PROBLEM TO WORK ON:
Write every line below out again exactly, images omitted.
GIVEN RECORDS Start Marker
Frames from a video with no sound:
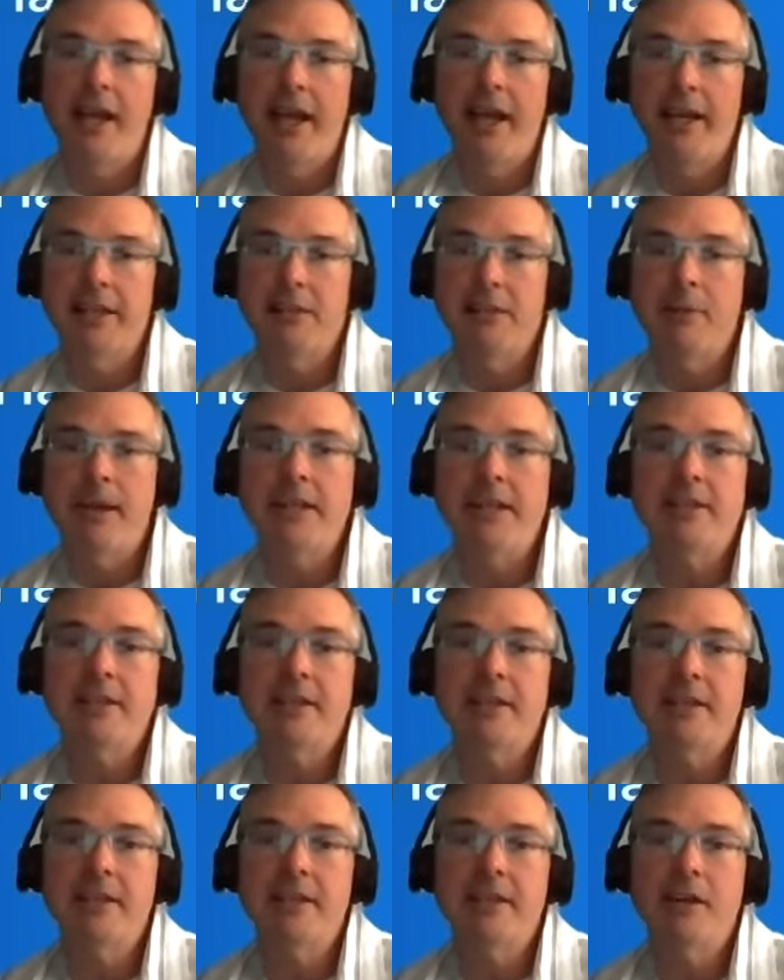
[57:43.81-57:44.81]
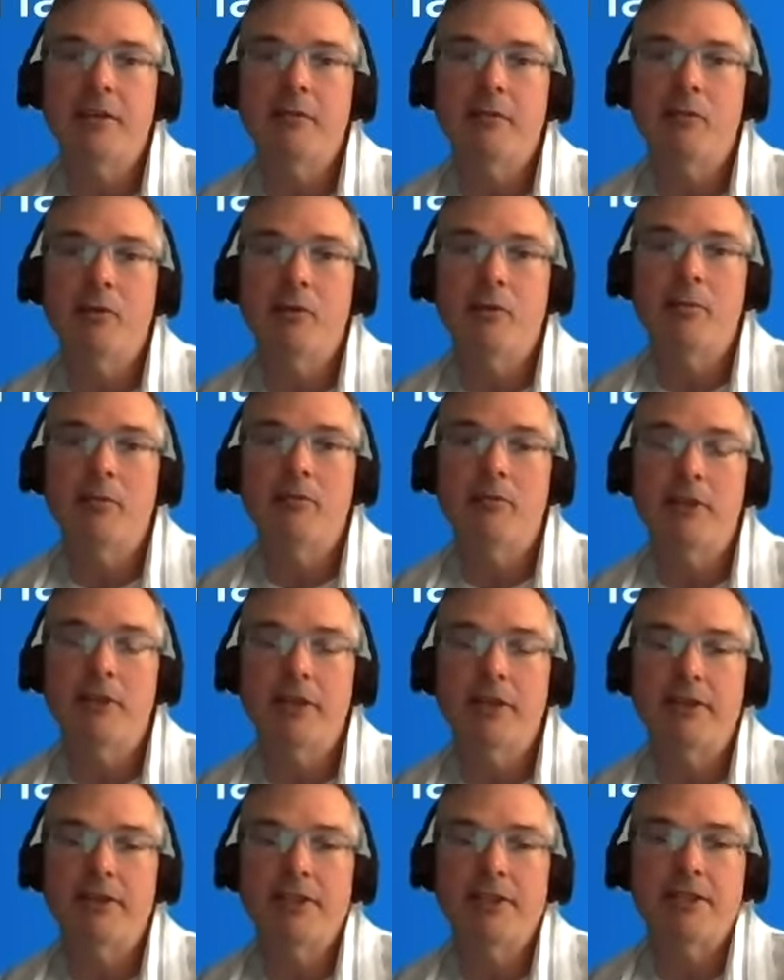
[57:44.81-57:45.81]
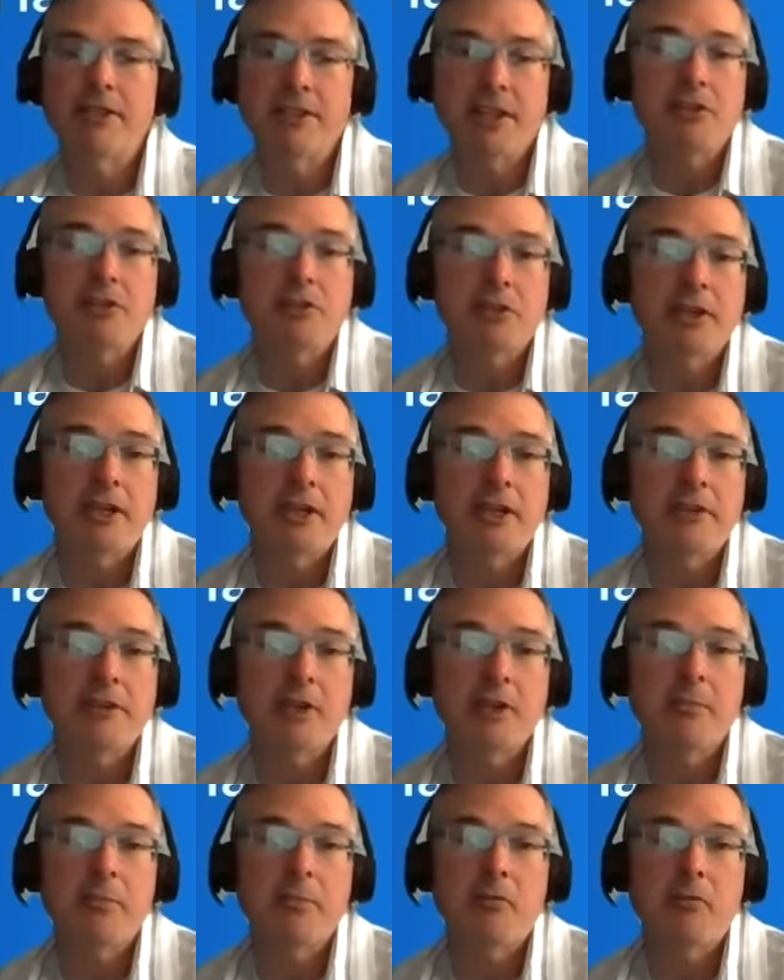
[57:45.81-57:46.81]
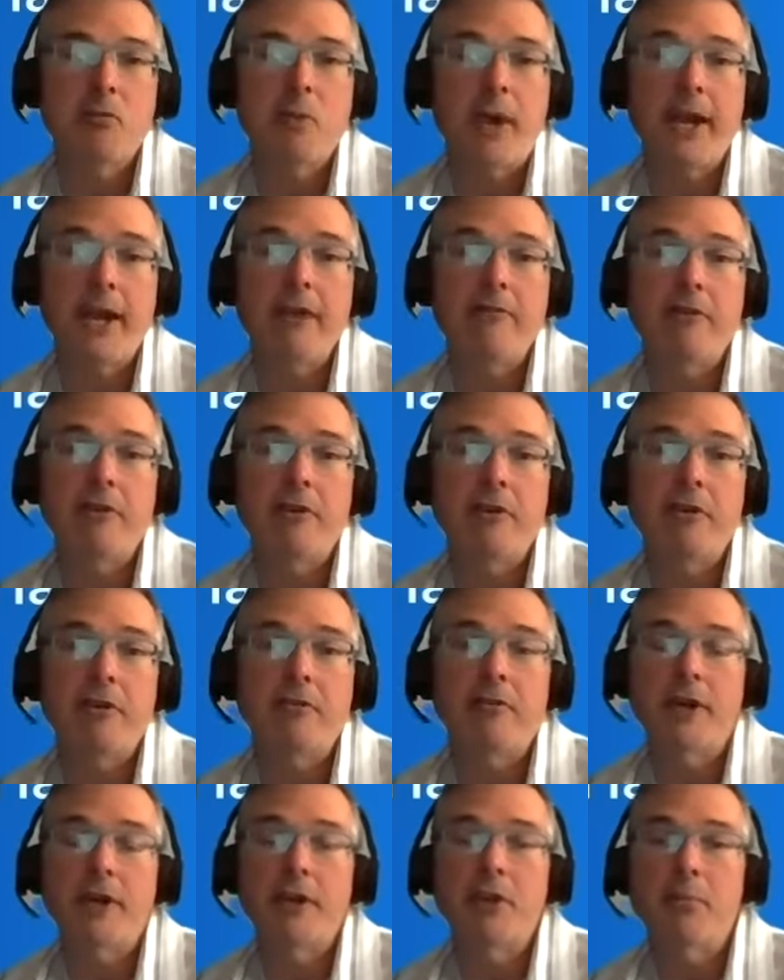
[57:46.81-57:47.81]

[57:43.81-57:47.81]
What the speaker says: It's basically a form of relief. It's essentially a type of waiver, right?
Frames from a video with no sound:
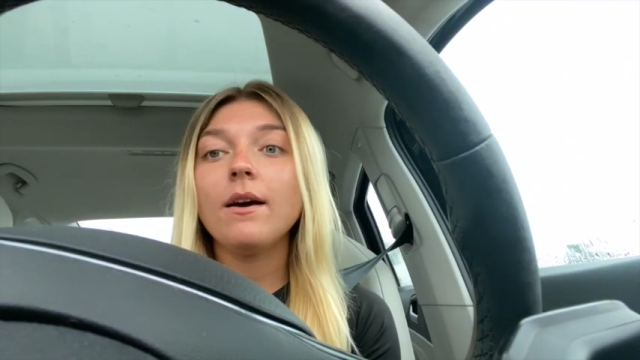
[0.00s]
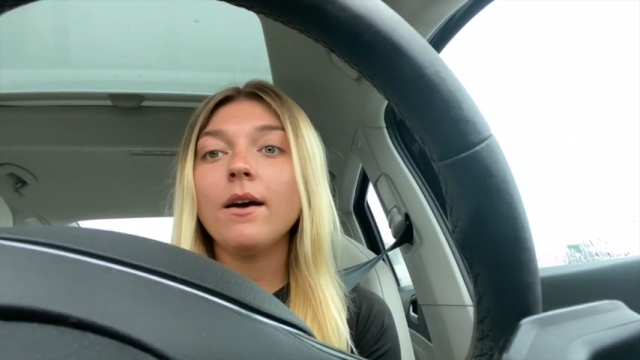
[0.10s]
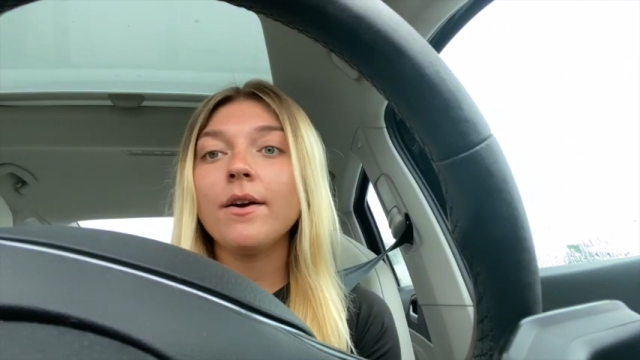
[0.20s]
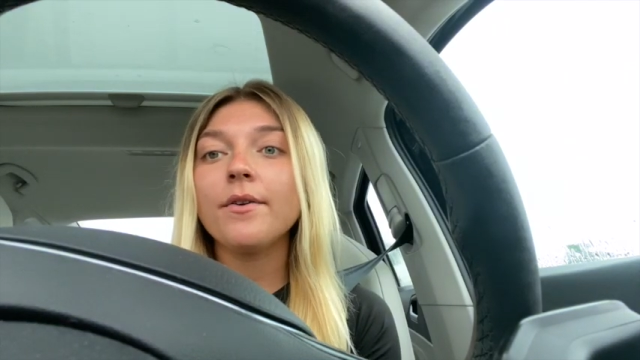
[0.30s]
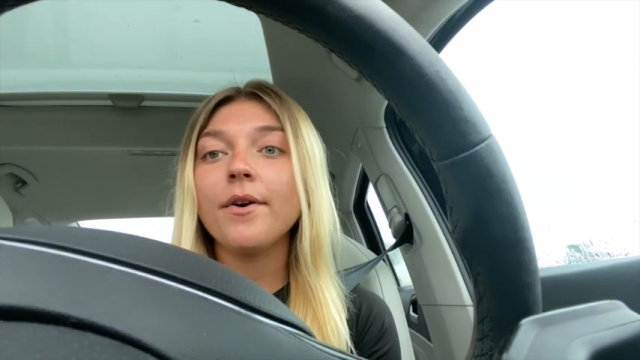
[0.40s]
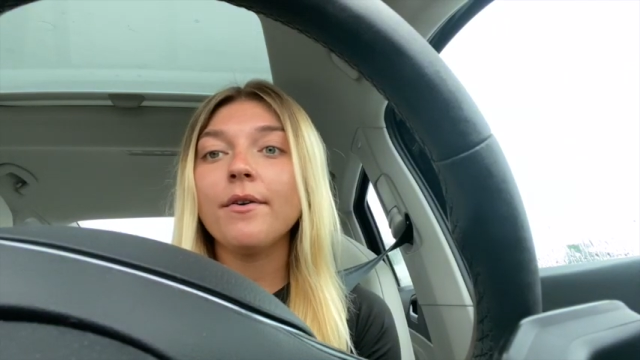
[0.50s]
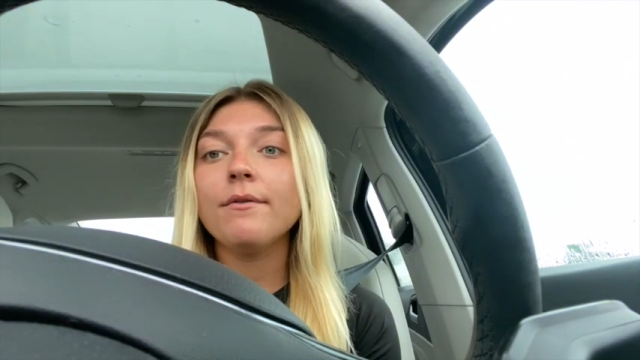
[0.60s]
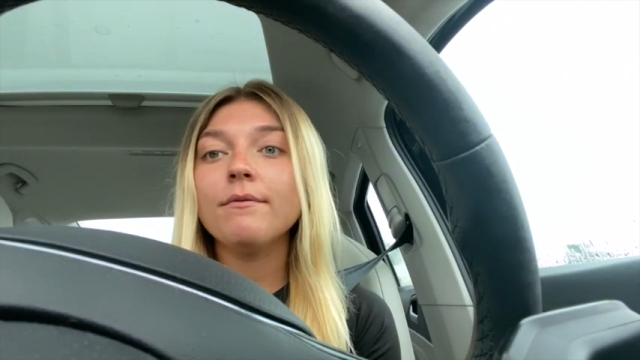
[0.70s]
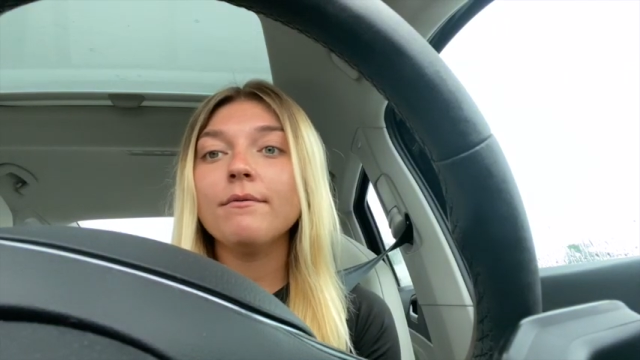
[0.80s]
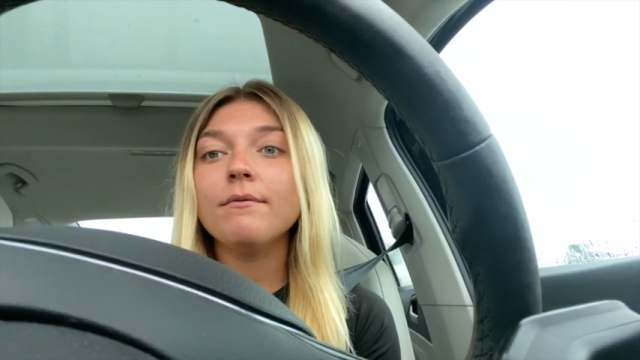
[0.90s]
I don't know.
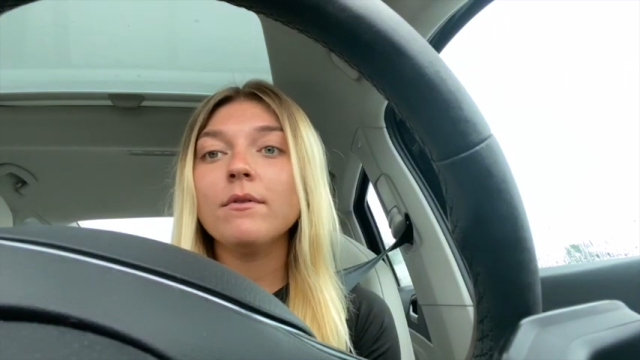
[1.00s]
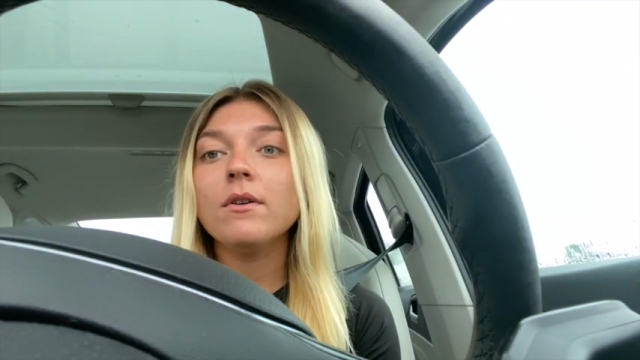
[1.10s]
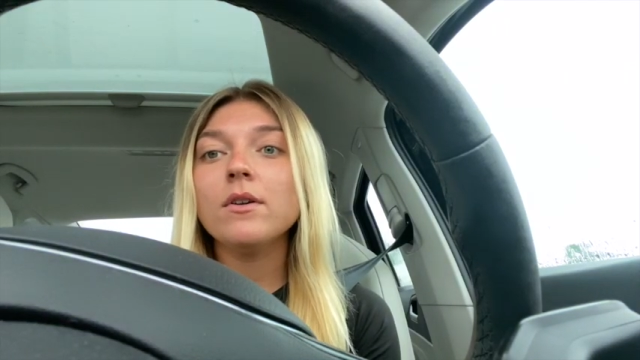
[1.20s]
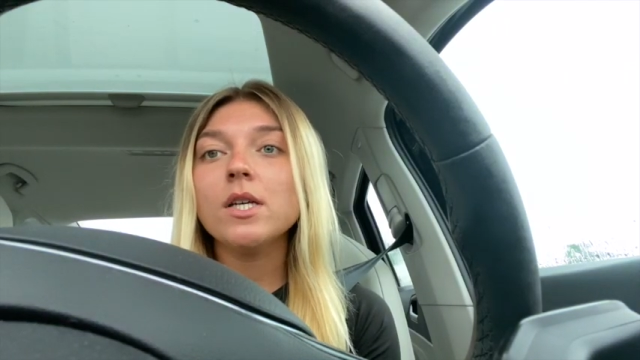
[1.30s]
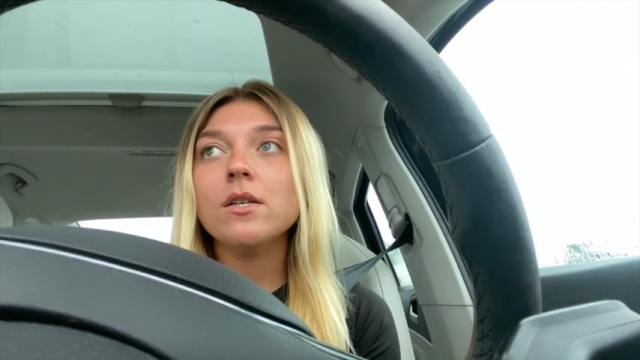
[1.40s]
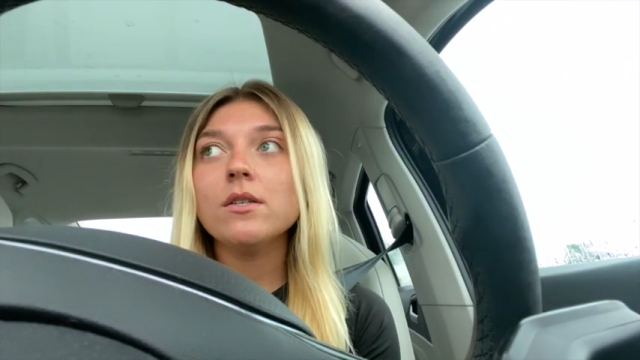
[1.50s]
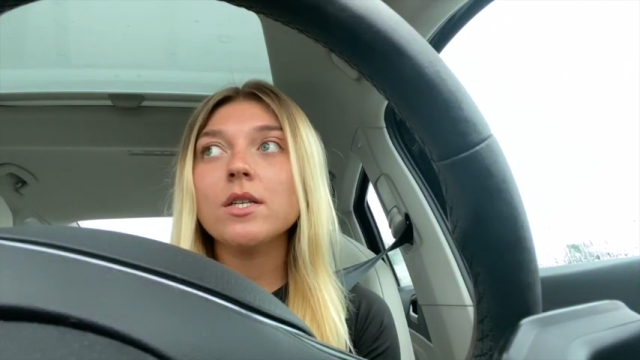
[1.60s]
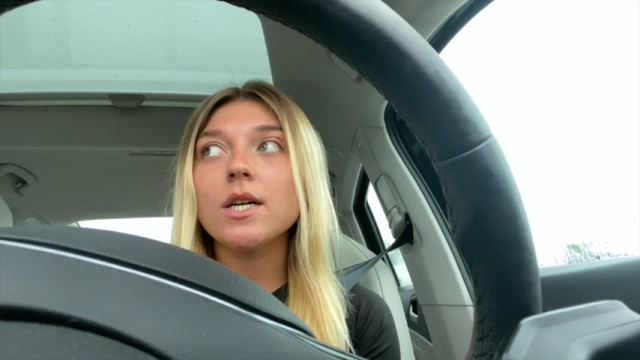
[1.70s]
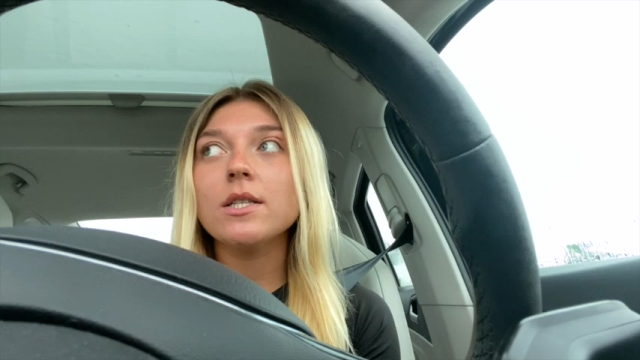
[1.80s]
Sorry,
GIVEN RECORDS End Marker
ANSWER TO THIS PROBLEM:
Frames from a video with no sound:
[57:43.81-57:44.81]
[57:44.81-57:45.81]
[57:45.81-57:46.81]
[57:46.81-57:47.81]

[57:43.81-57:47.81]
What the speaker says: It's basically a form of relief. It's essentially a type of waiver, right?
Frames from a video with no sound:
[0.00s]
[0.10s]
[0.20s]
[0.30s]
[0.40s]
[0.50s]
[0.60s]
[0.70s]
[0.80s]
[0.90s]
I don't know.
[1.00s]
[1.10s]
[1.20s]
[1.30s]
[1.40s]
[1.50s]
[1.60s]
[1.70s]
[1.80s]
Sorry,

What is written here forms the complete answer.